**Your objective:**
For each line below with the word "video", write out a copy.

**Supplied data:**
++++++++++++++++++++

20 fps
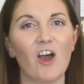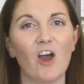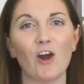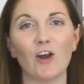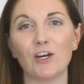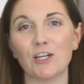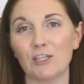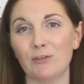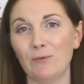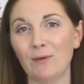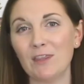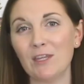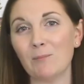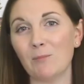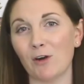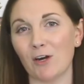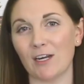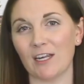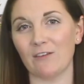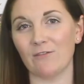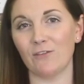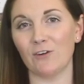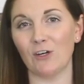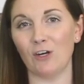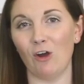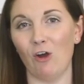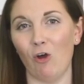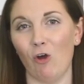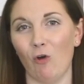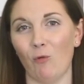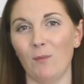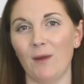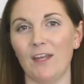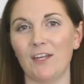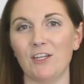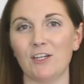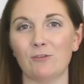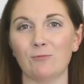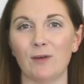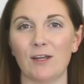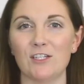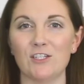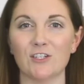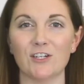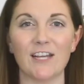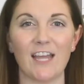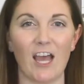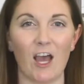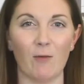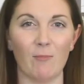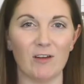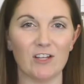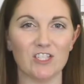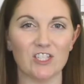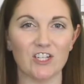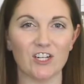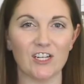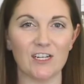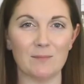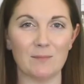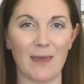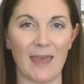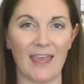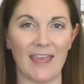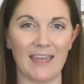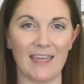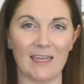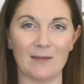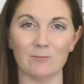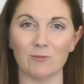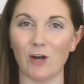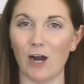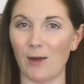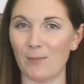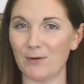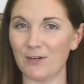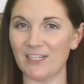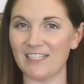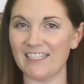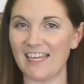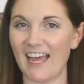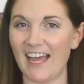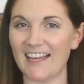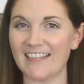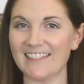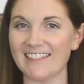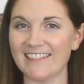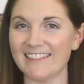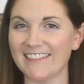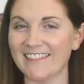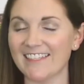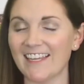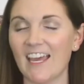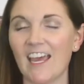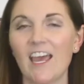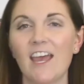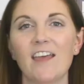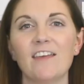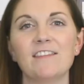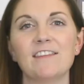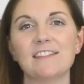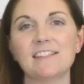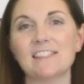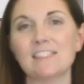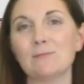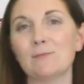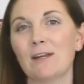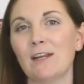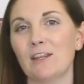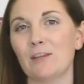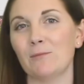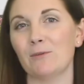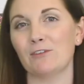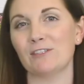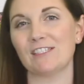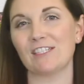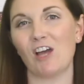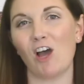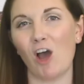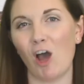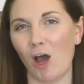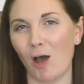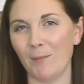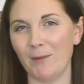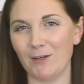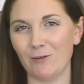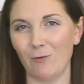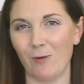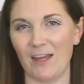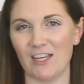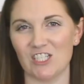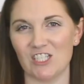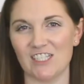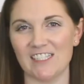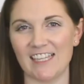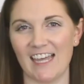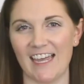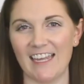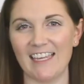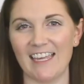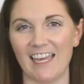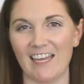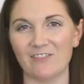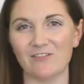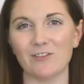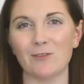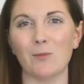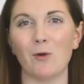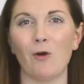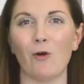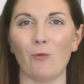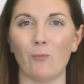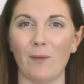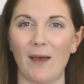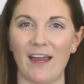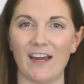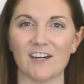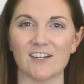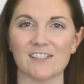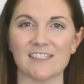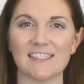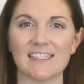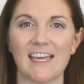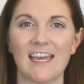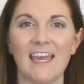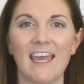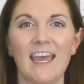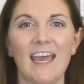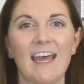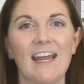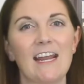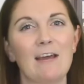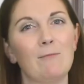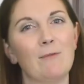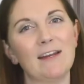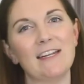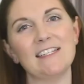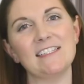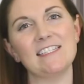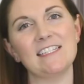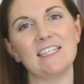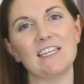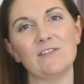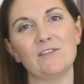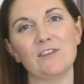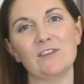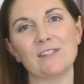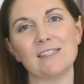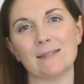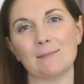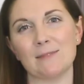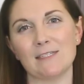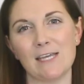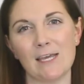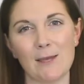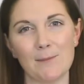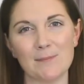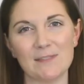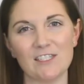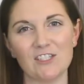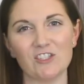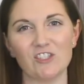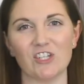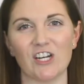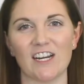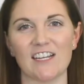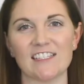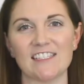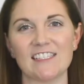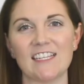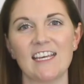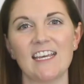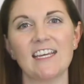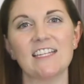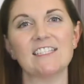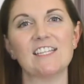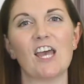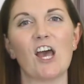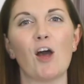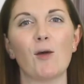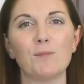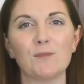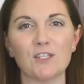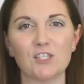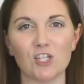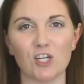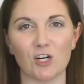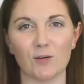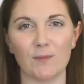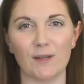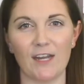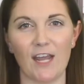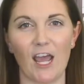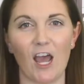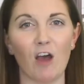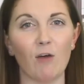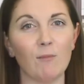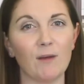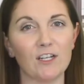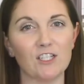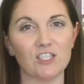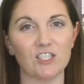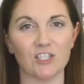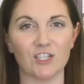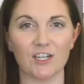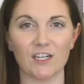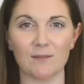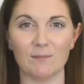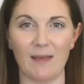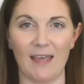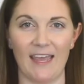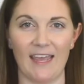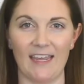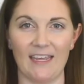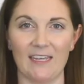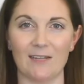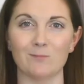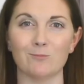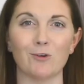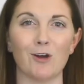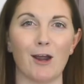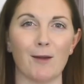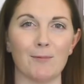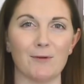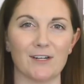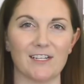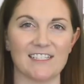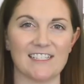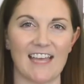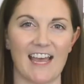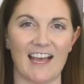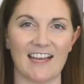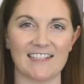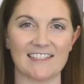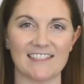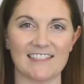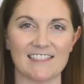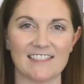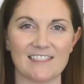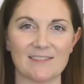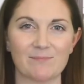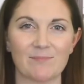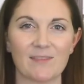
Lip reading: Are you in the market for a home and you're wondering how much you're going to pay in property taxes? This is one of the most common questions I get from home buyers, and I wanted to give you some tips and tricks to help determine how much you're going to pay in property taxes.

++++++++++++++++++++

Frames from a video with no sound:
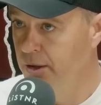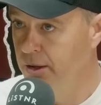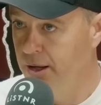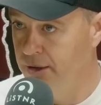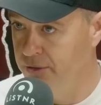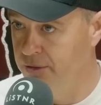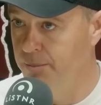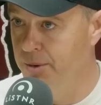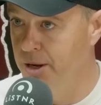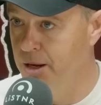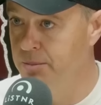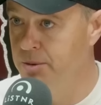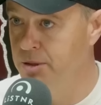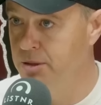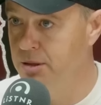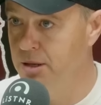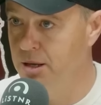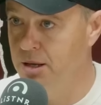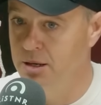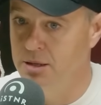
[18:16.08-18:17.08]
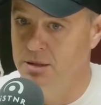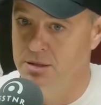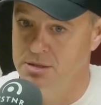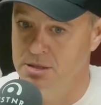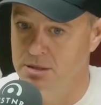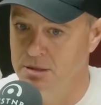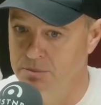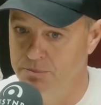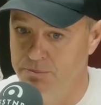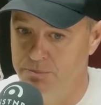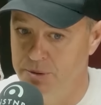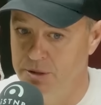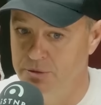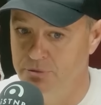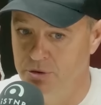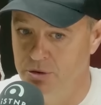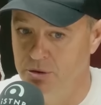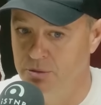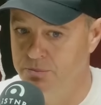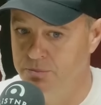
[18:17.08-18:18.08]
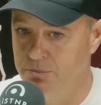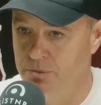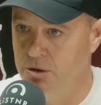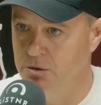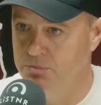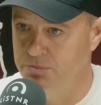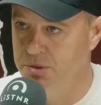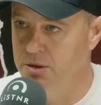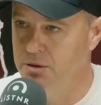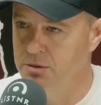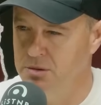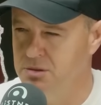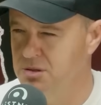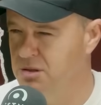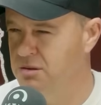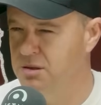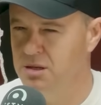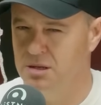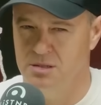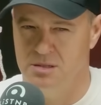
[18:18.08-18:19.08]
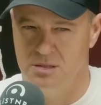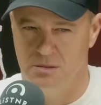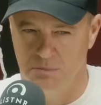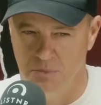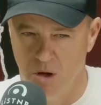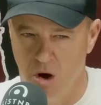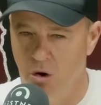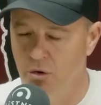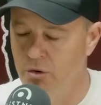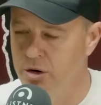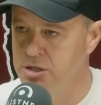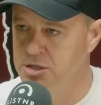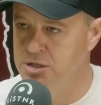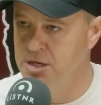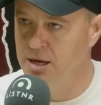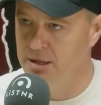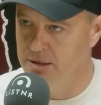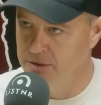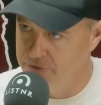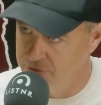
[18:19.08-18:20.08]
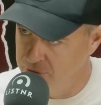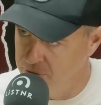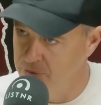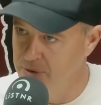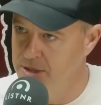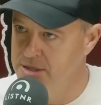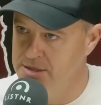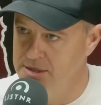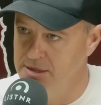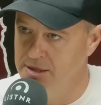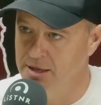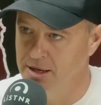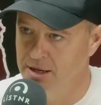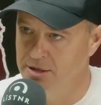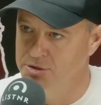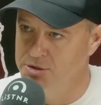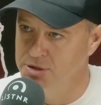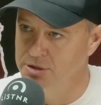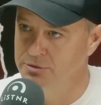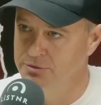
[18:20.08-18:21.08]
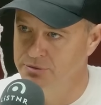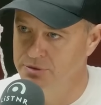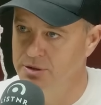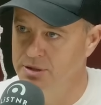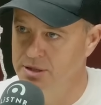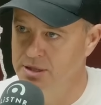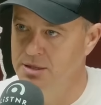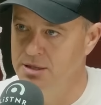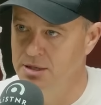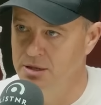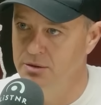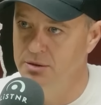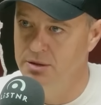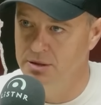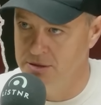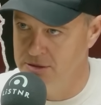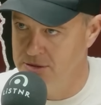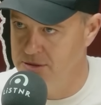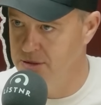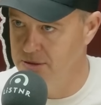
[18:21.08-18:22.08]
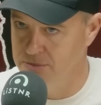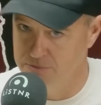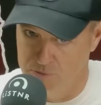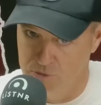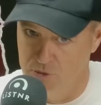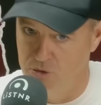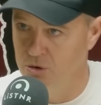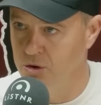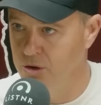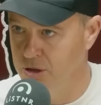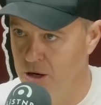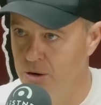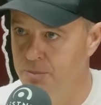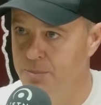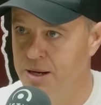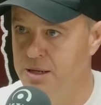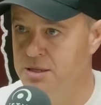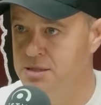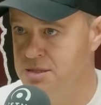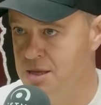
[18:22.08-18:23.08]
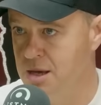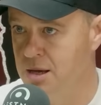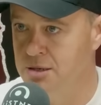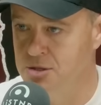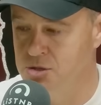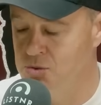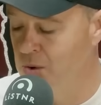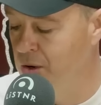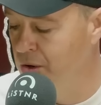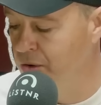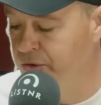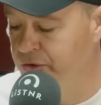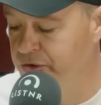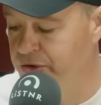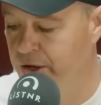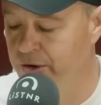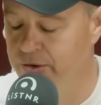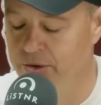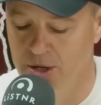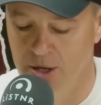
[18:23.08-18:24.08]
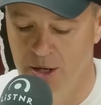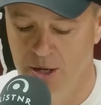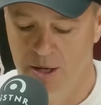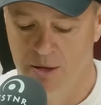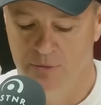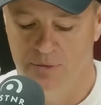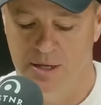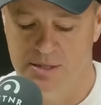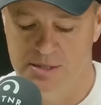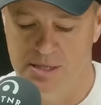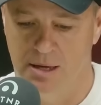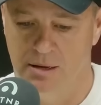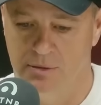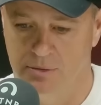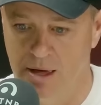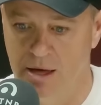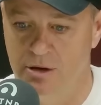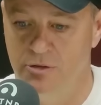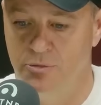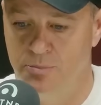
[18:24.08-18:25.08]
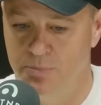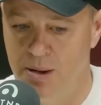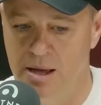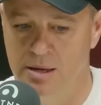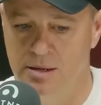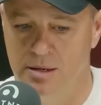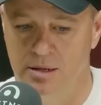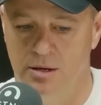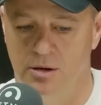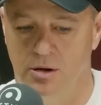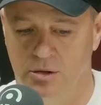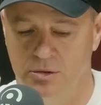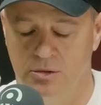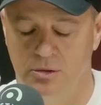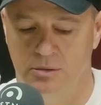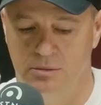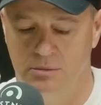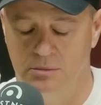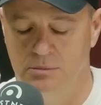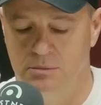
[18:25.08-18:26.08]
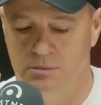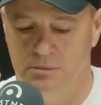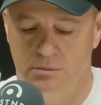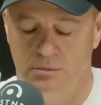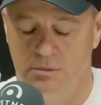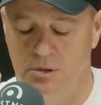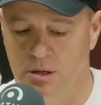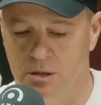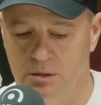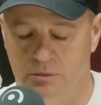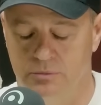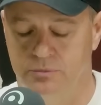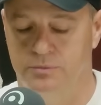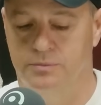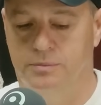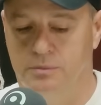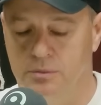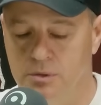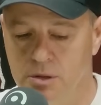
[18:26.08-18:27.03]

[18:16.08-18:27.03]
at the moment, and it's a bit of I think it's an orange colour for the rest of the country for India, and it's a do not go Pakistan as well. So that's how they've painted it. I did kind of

++++++++++++++++++++

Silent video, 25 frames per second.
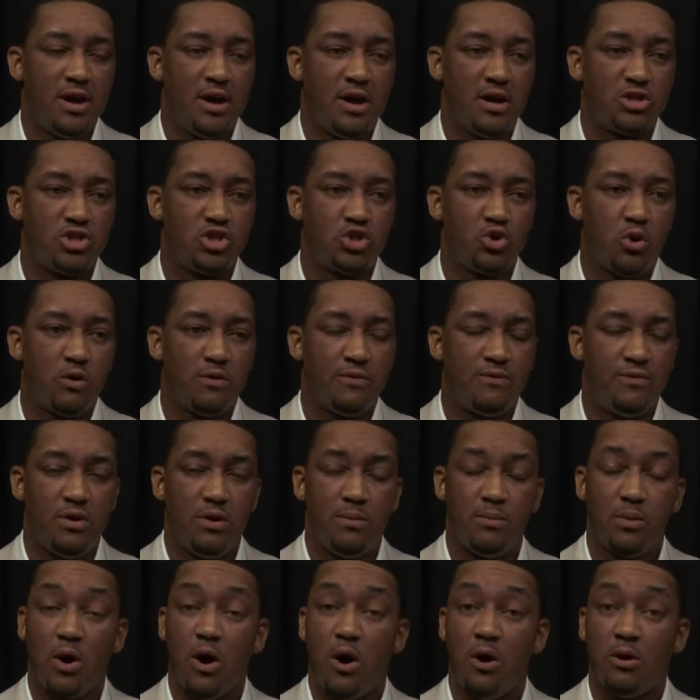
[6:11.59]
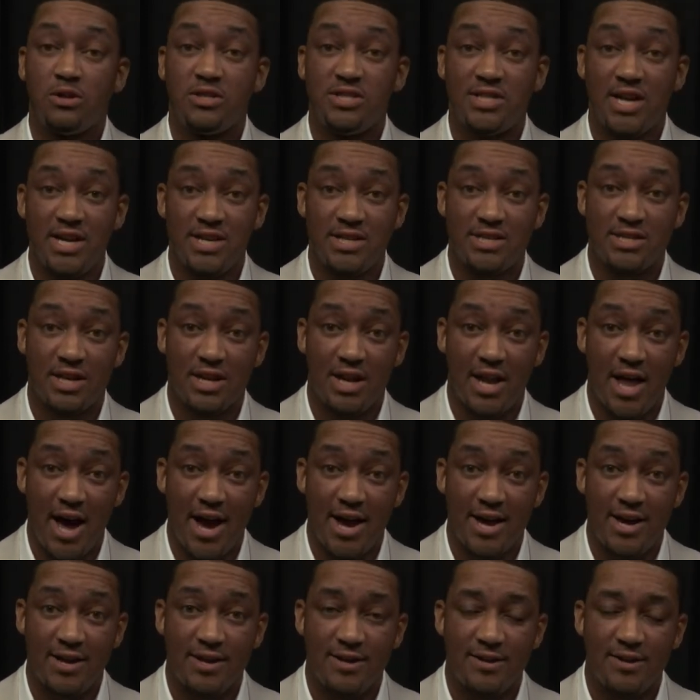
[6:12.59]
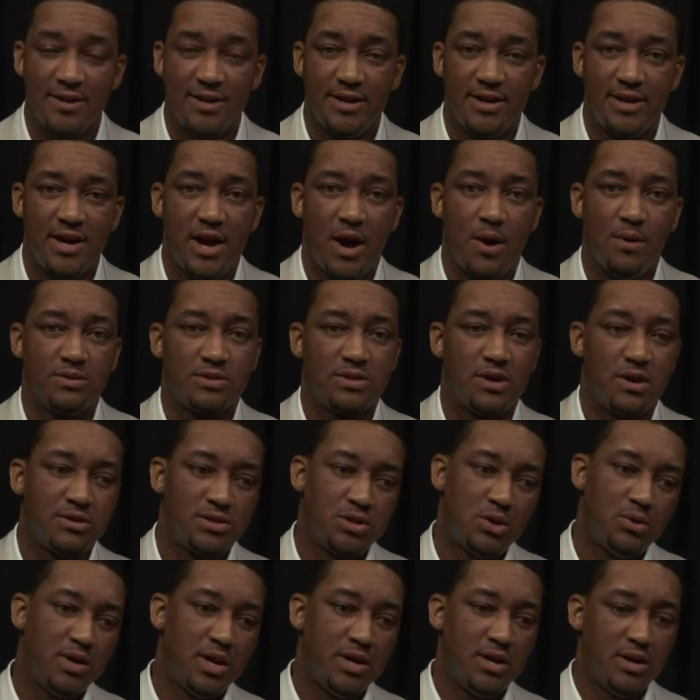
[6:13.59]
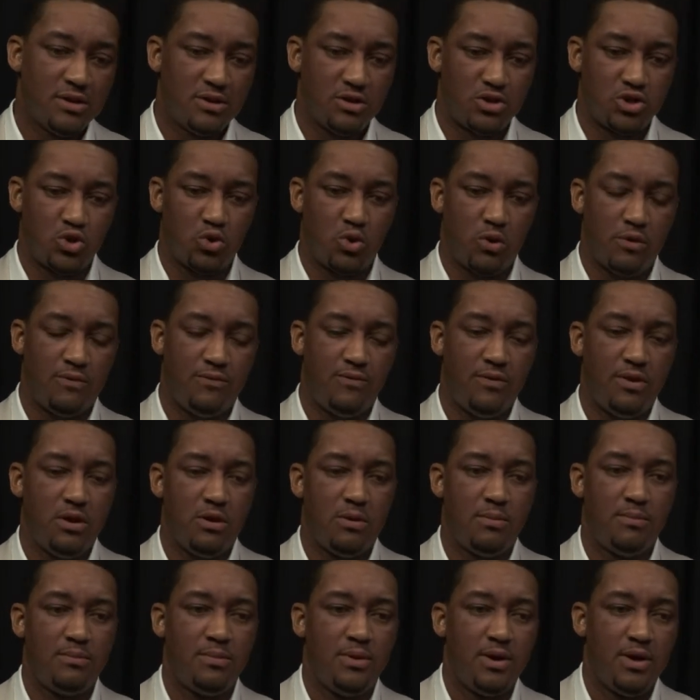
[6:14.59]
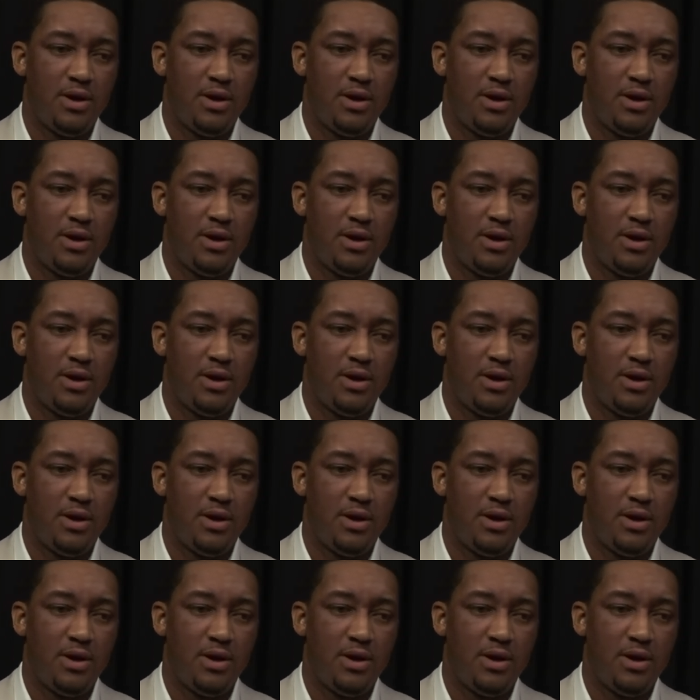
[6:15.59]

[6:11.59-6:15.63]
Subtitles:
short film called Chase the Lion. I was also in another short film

++++++++++++++++++++

**Answer to this exercise:**
Frames from a video with no sound:
Silent video, 25 frames per second.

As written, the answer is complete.